§ Excerpted data:
================

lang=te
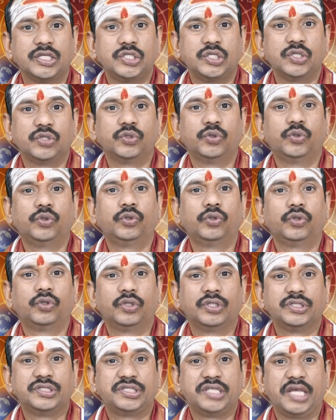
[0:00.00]
జు
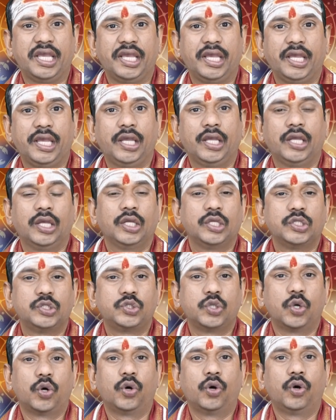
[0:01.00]
జే
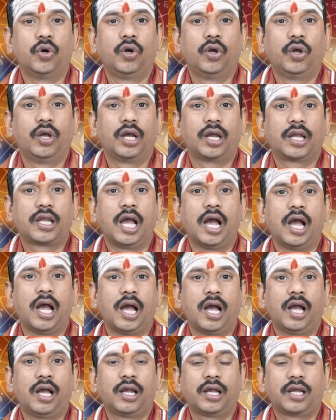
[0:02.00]
జో ఘా
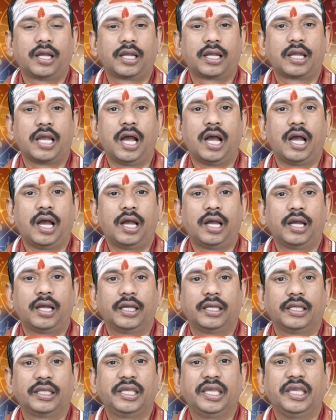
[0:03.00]
గా
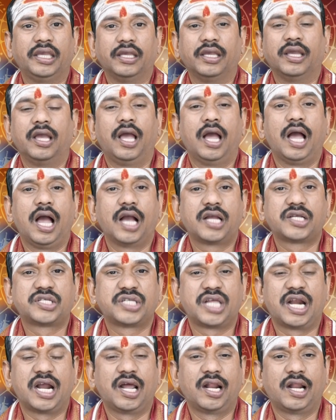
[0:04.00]
గి
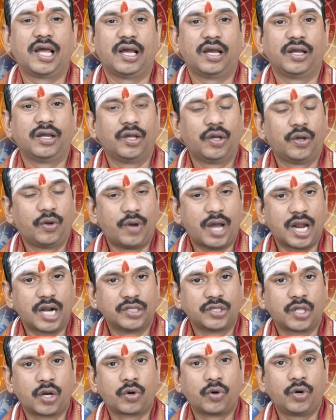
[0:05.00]
అక్షరాల
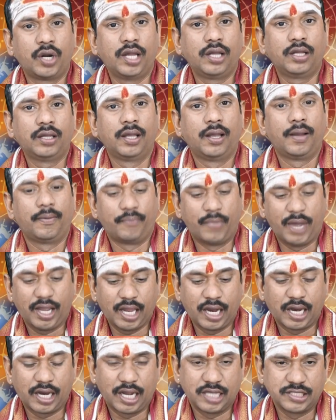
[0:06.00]
వారందరూ కూడా
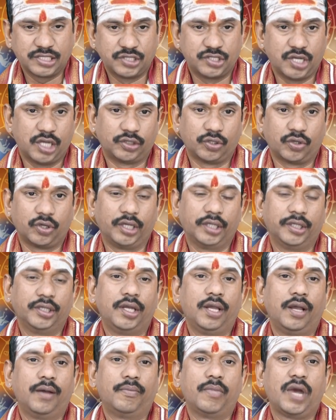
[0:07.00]
మకర రాశి జాతకులే
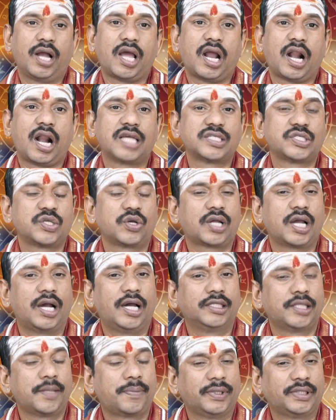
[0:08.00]
మకర రాశి యొక్క
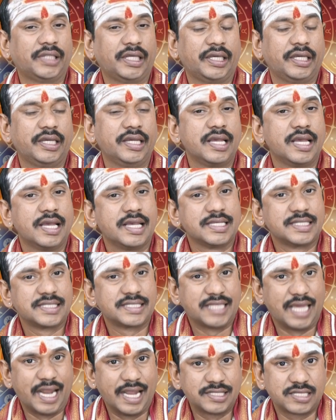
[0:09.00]
అధిపతి
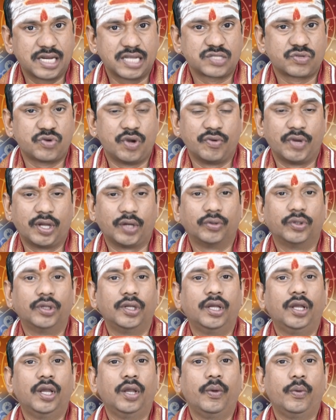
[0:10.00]
శనిశ్వర స్వామి గారు
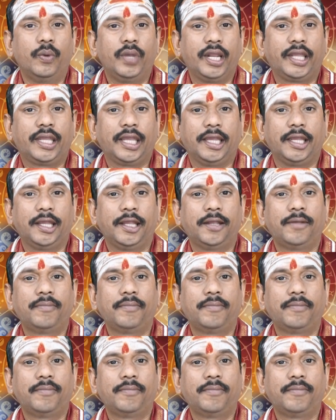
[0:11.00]
వీరికి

================

The answer must be an exact restatement of all the records, with no pictures included.

lang=te
[0:00.00]
జు
[0:01.00]
జే
[0:02.00]
జో ఘా
[0:03.00]
గా
[0:04.00]
గి
[0:05.00]
అక్షరాల
[0:06.00]
వారందరూ కూడా
[0:07.00]
మకర రాశి జాతకులే
[0:08.00]
మకర రాశి యొక్క
[0:09.00]
అధిపతి
[0:10.00]
శనిశ్వర స్వామి గారు
[0:11.00]
వీరికి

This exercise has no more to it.